== Dataset entries

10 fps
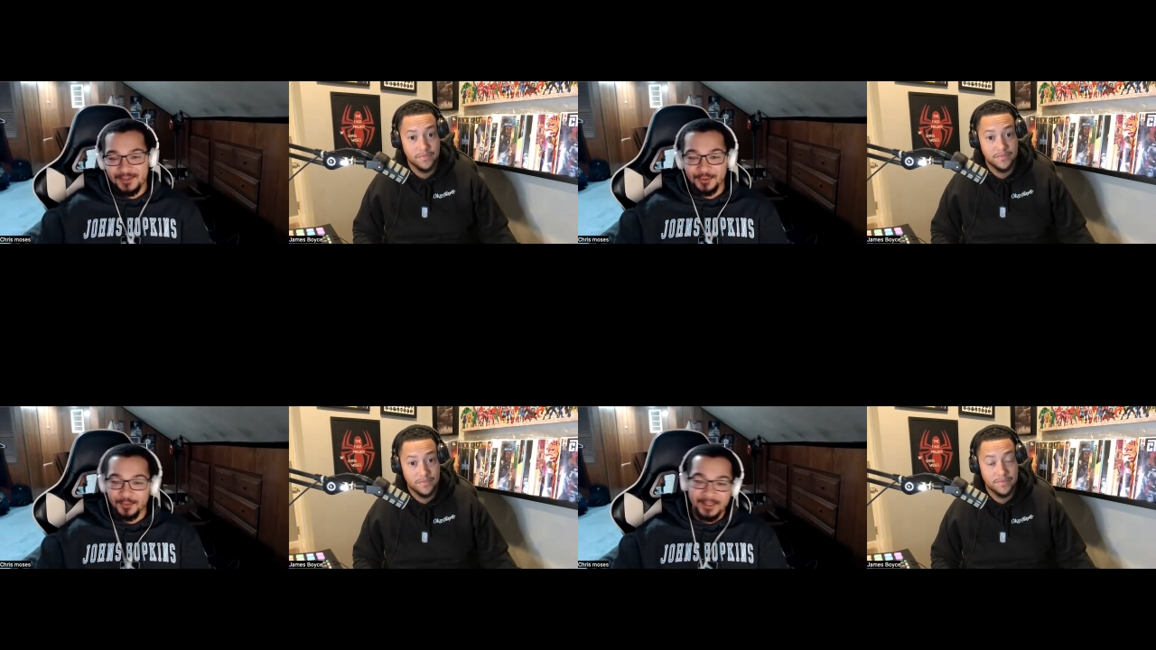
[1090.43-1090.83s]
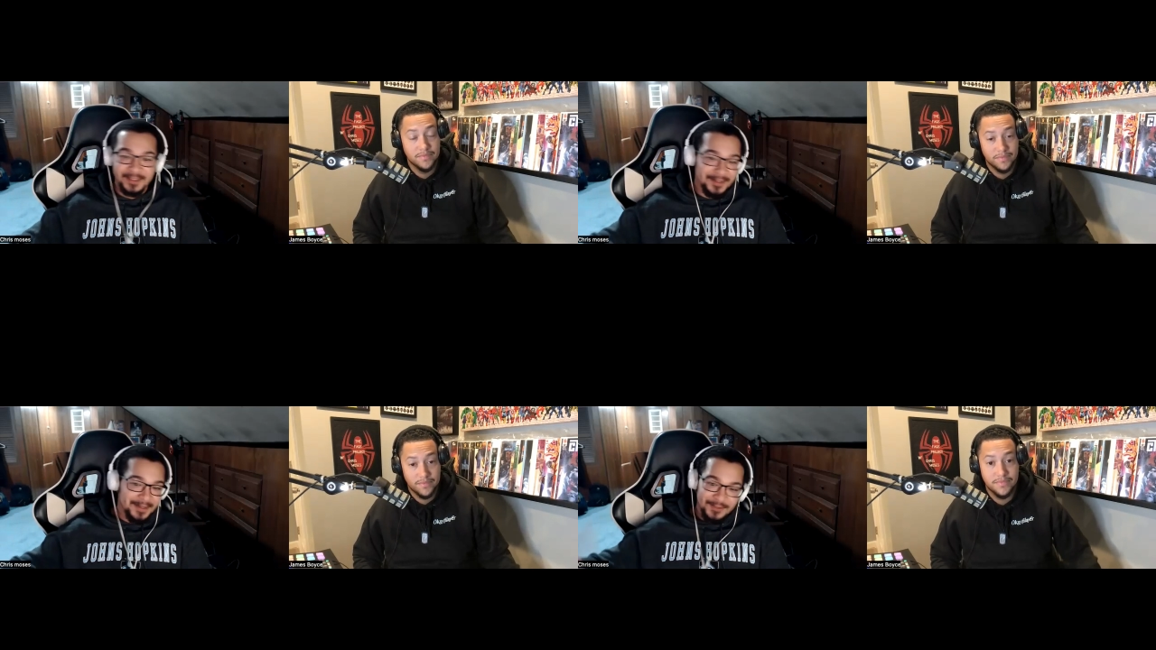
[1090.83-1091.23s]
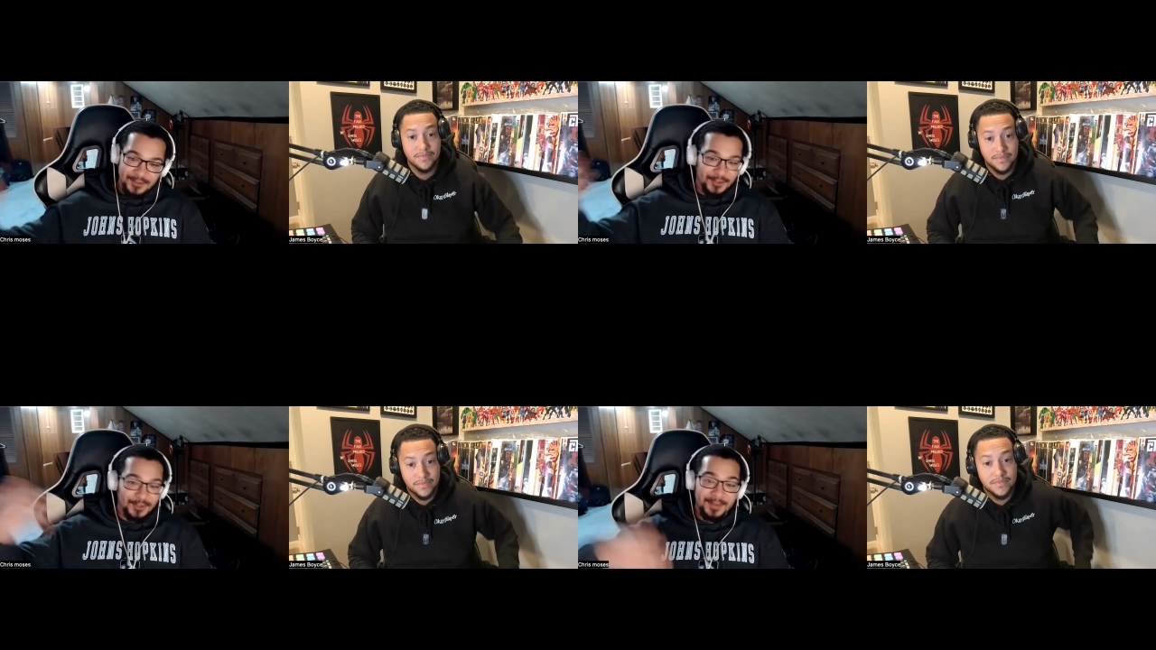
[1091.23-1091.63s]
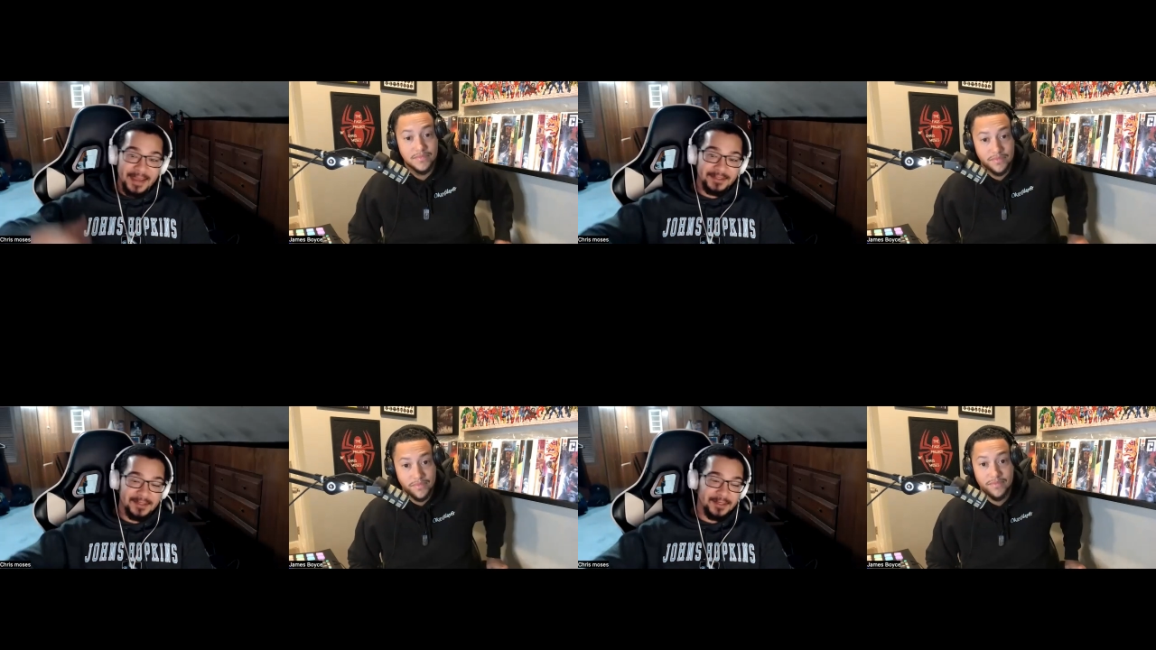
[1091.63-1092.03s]
Speaker 1: three circling back
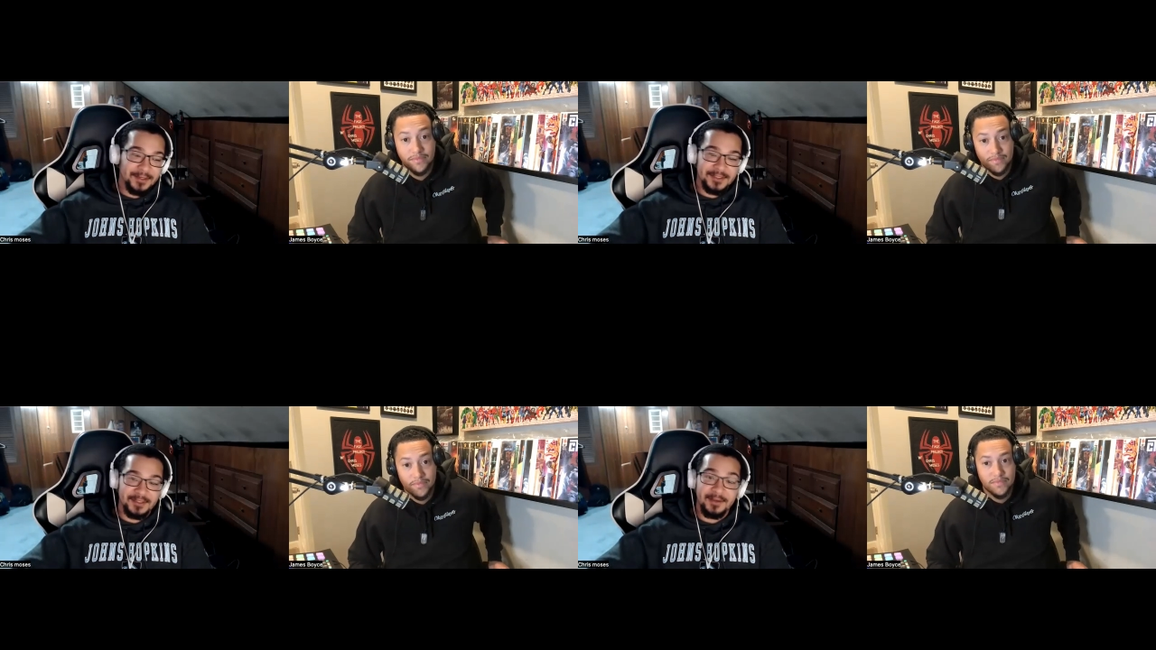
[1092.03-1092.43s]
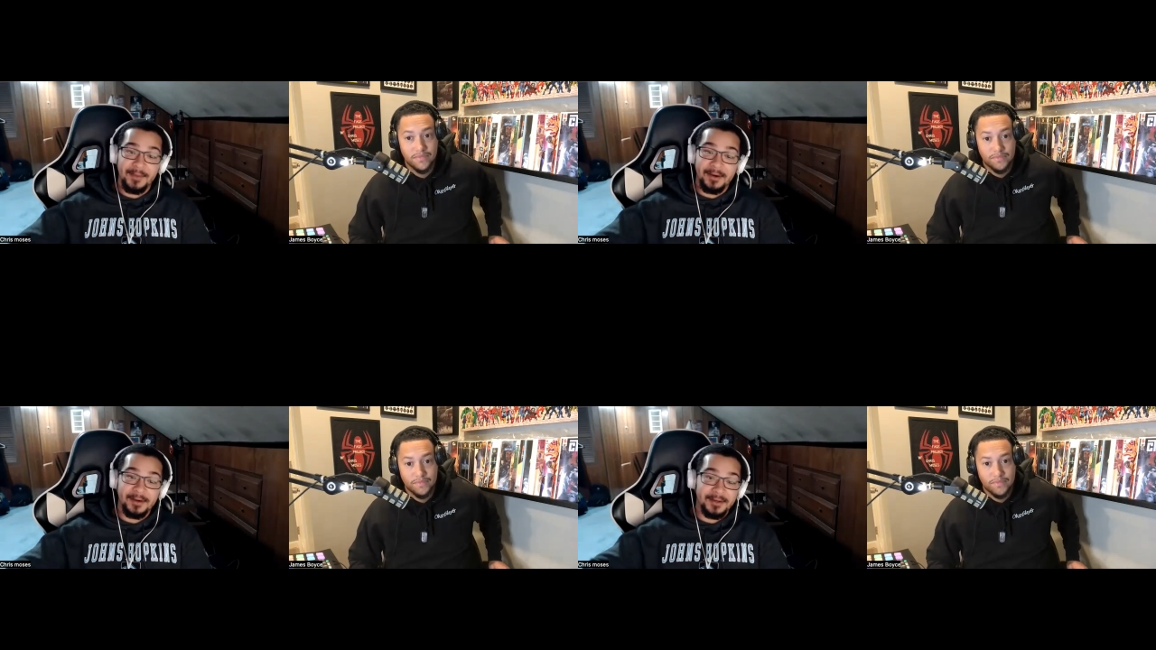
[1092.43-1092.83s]
to Nereus and Hemera.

====

#### To do
A faithful copy of all the records is required, with the pictures left out.

#### Output of the task
10 fps
[1090.43-1090.83s]
[1090.83-1091.23s]
[1091.23-1091.63s]
[1091.63-1092.03s]
Speaker 1: three circling back
[1092.03-1092.43s]
[1092.43-1092.83s]
to Nereus and Hemera.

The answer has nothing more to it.